• [RECORDS PROVIDED]:
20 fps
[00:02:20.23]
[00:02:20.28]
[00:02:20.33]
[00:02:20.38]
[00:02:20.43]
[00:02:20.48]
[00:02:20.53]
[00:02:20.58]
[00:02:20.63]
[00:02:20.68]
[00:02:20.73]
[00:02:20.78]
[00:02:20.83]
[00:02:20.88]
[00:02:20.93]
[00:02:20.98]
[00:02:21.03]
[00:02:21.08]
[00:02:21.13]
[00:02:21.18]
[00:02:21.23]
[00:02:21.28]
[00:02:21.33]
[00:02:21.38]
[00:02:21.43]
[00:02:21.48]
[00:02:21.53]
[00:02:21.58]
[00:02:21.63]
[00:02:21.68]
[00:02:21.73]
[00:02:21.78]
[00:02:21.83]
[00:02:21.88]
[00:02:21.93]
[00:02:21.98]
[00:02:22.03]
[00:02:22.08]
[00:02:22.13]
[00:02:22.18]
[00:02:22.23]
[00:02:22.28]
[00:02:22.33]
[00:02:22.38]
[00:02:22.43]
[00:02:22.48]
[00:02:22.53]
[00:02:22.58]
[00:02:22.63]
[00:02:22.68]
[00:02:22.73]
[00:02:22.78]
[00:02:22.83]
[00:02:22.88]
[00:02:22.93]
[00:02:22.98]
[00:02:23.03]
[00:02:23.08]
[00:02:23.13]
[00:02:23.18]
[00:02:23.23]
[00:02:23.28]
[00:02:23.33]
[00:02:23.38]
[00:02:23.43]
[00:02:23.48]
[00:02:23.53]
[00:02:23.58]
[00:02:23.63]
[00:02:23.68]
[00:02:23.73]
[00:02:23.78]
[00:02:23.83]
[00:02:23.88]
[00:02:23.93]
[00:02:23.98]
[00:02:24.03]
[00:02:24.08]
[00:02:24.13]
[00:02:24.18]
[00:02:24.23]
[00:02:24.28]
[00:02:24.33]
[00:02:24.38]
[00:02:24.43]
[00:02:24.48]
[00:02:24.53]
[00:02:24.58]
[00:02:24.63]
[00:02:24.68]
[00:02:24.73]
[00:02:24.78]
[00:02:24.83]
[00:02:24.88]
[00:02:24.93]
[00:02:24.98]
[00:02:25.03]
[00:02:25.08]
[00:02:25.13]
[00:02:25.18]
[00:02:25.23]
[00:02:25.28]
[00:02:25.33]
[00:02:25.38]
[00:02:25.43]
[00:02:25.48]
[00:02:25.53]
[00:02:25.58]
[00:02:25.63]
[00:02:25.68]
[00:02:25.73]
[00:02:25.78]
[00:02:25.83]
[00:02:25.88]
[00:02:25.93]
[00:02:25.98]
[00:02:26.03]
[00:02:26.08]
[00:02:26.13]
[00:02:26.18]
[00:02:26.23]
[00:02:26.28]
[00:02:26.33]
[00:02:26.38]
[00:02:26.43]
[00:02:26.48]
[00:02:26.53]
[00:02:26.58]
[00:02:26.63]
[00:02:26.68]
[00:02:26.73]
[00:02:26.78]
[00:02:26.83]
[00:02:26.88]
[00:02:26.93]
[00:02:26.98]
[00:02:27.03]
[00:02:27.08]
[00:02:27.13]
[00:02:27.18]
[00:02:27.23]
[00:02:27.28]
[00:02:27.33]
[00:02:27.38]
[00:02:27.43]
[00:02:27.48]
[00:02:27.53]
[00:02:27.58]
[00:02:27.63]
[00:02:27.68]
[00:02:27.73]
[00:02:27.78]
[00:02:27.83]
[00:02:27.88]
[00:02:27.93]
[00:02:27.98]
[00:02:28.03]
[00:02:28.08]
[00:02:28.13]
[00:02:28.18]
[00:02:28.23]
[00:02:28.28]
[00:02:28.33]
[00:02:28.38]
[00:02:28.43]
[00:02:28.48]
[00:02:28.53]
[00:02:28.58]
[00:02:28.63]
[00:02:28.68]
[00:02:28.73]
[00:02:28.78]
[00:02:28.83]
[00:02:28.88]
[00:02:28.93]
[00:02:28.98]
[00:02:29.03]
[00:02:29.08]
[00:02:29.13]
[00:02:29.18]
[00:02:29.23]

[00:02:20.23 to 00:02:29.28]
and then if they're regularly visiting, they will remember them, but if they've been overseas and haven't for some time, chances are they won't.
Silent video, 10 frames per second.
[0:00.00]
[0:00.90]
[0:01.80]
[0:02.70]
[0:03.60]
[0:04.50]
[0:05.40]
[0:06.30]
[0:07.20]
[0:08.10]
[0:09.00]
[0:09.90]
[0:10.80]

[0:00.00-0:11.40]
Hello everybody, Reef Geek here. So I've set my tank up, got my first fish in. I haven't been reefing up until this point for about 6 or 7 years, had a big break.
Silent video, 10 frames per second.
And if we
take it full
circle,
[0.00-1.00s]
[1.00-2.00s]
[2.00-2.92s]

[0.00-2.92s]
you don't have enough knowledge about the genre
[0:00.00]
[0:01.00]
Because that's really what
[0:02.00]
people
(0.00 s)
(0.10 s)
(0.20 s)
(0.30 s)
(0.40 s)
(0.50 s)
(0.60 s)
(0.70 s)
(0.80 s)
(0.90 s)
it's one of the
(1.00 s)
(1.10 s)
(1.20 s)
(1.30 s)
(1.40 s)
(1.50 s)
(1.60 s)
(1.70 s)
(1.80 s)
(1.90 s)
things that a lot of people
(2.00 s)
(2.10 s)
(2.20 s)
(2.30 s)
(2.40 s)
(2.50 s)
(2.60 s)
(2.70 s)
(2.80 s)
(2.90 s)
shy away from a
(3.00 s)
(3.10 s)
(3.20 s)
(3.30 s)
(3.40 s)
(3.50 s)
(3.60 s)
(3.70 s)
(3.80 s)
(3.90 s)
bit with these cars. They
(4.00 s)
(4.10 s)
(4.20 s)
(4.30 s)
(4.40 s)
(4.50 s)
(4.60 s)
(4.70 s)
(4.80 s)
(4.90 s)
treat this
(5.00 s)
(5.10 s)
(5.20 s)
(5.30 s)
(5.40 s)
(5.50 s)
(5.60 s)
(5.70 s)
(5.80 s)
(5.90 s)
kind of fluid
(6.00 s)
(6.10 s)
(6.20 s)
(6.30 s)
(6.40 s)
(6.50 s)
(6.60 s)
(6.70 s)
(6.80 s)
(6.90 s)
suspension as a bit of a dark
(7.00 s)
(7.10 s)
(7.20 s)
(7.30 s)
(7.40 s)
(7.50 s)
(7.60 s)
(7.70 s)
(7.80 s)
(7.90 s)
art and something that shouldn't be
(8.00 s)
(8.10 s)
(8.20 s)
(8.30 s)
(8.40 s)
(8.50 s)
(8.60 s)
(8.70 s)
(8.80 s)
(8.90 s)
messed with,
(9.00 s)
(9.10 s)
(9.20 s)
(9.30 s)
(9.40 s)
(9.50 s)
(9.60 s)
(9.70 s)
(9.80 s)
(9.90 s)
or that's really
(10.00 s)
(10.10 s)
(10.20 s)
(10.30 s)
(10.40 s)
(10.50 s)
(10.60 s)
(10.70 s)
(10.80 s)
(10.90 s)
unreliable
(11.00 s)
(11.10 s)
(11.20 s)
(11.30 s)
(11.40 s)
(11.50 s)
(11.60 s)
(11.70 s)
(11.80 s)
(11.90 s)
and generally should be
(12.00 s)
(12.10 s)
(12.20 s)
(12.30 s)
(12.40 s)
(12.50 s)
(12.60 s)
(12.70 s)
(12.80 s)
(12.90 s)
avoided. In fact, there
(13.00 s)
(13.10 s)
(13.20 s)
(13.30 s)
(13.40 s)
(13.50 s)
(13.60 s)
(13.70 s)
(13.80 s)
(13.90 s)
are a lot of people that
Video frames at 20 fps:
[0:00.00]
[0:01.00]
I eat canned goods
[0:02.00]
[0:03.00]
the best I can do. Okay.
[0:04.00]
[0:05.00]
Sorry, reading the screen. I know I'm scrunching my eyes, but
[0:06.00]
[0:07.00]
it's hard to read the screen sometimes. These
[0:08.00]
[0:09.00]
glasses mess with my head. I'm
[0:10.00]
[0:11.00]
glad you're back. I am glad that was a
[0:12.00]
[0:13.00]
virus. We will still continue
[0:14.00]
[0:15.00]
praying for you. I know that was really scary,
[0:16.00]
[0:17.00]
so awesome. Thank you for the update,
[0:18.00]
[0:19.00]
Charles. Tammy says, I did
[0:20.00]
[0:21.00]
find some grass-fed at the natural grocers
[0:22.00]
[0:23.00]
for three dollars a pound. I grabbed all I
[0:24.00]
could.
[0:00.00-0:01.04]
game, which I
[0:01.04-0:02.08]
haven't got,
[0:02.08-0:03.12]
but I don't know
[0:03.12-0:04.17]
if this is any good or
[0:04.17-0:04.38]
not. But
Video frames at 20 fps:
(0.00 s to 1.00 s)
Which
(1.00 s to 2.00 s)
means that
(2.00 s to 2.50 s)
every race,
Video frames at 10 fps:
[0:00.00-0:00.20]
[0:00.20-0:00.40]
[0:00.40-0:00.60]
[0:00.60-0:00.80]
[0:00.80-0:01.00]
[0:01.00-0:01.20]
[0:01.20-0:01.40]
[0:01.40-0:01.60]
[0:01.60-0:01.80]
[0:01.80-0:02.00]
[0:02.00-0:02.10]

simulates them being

• [TASK ITEM]: Quote, with nothing altered, all lines from the start of the entries to the line that carries "[00:02:21.13]", inclusive.

• [ANSWER TO THIS TASK]:
20 fps
[00:02:20.23]
[00:02:20.28]
[00:02:20.33]
[00:02:20.38]
[00:02:20.43]
[00:02:20.48]
[00:02:20.53]
[00:02:20.58]
[00:02:20.63]
[00:02:20.68]
[00:02:20.73]
[00:02:20.78]
[00:02:20.83]
[00:02:20.88]
[00:02:20.93]
[00:02:20.98]
[00:02:21.03]
[00:02:21.08]
[00:02:21.13]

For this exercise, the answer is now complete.